We seek to provide the best working conditions for our employees and producers to deliver products which meet the full expectations of its customers, generate sustainable income to the weavers without compromising on safe environmental practices. The baskets are made from a tropical grass called ‘vetiver grass’. The basket is one hundred percent natural product which is environmentally friendly as it decomposes easily and regenerates soil fertility. The basket is woven from dry straw that has been split into two and twisted into short ropes. A finished basket is completely flexible and can be folded into a suitcase and reshaped by immersing it in water and straightened to the original shape. This flexibility makes it possible for the baskets to be packed as many as 35 pieces in poly sacks without damaging them. The weavers are mostly women who sell the baskets as a major source of income to support their families and children. Weaving takes place in the individual households of the weavers, though they occasionally meet at a common place to discuss matters relating to their weaving activities.
Aid to Artisans Mexico (Manos Vivas Collection)

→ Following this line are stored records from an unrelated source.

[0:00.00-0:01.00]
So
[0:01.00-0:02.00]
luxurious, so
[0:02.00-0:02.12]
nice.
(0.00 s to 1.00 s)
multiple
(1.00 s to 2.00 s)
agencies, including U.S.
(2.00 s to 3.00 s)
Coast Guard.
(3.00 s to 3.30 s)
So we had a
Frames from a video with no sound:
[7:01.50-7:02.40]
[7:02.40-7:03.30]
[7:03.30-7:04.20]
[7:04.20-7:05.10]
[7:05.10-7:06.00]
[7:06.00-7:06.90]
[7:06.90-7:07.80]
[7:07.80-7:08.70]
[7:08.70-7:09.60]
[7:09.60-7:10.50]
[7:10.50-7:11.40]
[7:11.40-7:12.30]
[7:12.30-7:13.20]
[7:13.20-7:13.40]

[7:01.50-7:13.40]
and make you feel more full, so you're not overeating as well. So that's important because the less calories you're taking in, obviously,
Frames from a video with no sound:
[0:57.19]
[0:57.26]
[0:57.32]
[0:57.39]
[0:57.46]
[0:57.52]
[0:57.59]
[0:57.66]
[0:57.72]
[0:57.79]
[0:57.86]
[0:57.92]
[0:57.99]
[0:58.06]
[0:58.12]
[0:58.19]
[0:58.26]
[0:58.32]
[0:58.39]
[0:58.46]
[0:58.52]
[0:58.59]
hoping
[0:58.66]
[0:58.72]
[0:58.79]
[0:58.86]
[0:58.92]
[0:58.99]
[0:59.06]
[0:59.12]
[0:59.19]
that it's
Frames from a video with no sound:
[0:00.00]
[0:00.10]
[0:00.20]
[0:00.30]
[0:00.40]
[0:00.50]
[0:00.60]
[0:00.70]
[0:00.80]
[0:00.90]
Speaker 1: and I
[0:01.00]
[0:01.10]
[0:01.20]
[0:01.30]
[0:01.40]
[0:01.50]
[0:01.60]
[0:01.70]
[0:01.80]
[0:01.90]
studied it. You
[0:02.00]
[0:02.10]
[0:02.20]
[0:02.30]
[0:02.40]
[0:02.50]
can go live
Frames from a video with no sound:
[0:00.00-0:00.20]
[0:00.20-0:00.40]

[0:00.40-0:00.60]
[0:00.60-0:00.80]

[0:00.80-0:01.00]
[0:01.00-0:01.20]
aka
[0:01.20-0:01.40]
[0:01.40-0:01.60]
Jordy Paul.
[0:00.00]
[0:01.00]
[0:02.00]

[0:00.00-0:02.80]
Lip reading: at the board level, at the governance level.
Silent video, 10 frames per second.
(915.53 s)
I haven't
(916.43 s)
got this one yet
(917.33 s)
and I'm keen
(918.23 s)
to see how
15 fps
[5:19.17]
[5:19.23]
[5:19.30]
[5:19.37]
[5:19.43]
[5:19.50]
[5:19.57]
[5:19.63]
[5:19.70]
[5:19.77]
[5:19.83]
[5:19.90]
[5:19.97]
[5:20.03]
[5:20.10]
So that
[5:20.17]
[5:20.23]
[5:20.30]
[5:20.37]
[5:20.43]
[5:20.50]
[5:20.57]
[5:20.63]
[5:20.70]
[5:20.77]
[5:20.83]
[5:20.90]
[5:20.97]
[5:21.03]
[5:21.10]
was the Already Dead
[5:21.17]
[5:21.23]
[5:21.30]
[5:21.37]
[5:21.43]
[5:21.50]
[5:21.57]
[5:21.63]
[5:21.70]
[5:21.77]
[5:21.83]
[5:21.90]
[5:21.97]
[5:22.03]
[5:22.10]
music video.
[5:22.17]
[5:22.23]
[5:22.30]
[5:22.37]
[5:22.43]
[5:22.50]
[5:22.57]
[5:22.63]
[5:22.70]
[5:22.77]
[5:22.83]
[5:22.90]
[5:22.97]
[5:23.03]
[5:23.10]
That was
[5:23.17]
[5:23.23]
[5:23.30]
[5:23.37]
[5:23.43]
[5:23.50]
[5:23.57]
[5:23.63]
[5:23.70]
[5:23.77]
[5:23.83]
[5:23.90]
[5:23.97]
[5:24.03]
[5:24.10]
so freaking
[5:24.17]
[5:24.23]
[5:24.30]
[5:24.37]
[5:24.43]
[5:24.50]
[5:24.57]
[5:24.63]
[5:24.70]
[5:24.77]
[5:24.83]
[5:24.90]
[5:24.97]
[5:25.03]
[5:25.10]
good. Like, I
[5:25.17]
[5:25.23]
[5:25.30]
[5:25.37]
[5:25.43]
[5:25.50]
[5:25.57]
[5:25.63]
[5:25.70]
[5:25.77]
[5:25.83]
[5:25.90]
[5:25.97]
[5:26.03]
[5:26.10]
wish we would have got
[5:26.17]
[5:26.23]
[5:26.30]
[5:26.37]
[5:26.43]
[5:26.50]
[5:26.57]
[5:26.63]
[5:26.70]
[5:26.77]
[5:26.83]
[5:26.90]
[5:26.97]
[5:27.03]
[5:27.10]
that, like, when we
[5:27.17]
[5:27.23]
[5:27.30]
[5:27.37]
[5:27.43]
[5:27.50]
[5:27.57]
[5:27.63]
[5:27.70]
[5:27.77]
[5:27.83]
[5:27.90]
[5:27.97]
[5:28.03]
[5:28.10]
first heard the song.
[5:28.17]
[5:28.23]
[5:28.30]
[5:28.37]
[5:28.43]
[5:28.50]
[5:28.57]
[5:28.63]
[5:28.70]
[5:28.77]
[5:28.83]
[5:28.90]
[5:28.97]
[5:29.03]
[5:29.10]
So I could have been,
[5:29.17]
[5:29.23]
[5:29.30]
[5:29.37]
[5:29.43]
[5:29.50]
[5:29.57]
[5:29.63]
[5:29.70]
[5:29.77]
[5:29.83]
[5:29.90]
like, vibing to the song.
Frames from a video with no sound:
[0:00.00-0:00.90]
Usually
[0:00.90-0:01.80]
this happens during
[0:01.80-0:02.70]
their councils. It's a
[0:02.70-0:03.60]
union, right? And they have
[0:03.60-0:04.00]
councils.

After working in several Mexican states, including Puebla, Tlxacala and Chiapas, Aid to Artisans is expanding into the Yucatán Peninsula. Along with the opening a new office in Merida, ATA’s new three-year project, Manos Vivas (MV), works with 1500 artisans in the Yucatán Peninsula and in the Highlands of Chiapas. Manos Vivas aims to “empower people by providing them with opportunities and skills to help themselves.” Since handcraft is one of Mexico’s greatest resources, helping artisans transform their crafts into viable businesses can positively effect families and entire communities. A brand new line of gift accessories and home décor line woven and embroidered in textile will be presented this summer.
Carlos and Cynthia, both born and raised in Mexico City, Mexico, are brother and sister who started their own line of handmade contemporary jewelry Brand Azure 14 years ago. Azure’s jewelry designs and signature collections are an integration of their own experiences and beliefs: inspiration from the root they both grew up with and deeply loved, the beautiful nature that always touched their heart, as well as from the places and countries they visited and the diversity of cultures and people they encountered. Their experience also influenced them in the decisions they made and how they run their business, from the use of metals to the close relationship with the artisans and suppliers.
Their jewelries are designed for both men and women because they believe a piece of beautiful jewelry is for everyone. Azure jewelry is now available in the boutiques, galleries and museums in seven countries.
Dancing Yak Handicrafts
As part of Aid to Artisans projects, Dancing Yak Handicrafts (DYH) is a training center for Tibetan women and produce handicrafts mainly made of yak wool, sheep wool, sheep wool felt and the beautiful Tibetan brocade fabrics. DYH combines the cultural Tibetan Handicraft with modern designs of high quality. DYH is based in Chengdu, the capital of Sichuan Province in West China. DYH started in 2011 with the first Tibetan woman going through the program successfully. The number of women can be taken into the program for training and employment is depending on how much income is available, either through sales or by donations. The need is great. We are still small but have a big vision for the future.
As of part of Aid to Artisans projects, ATA has been working with artisans to bring the handmade products of Lesotho to the U.S. Retail Market. The product designed focus on Fashion Accessories made in wool and mohair and a wide range of baskets made of natural fibers. These products are represented by the project export agents Ethnic Design and Handmade in Lesotho whom have been trained and mentored by Aid to Artisans since 2018.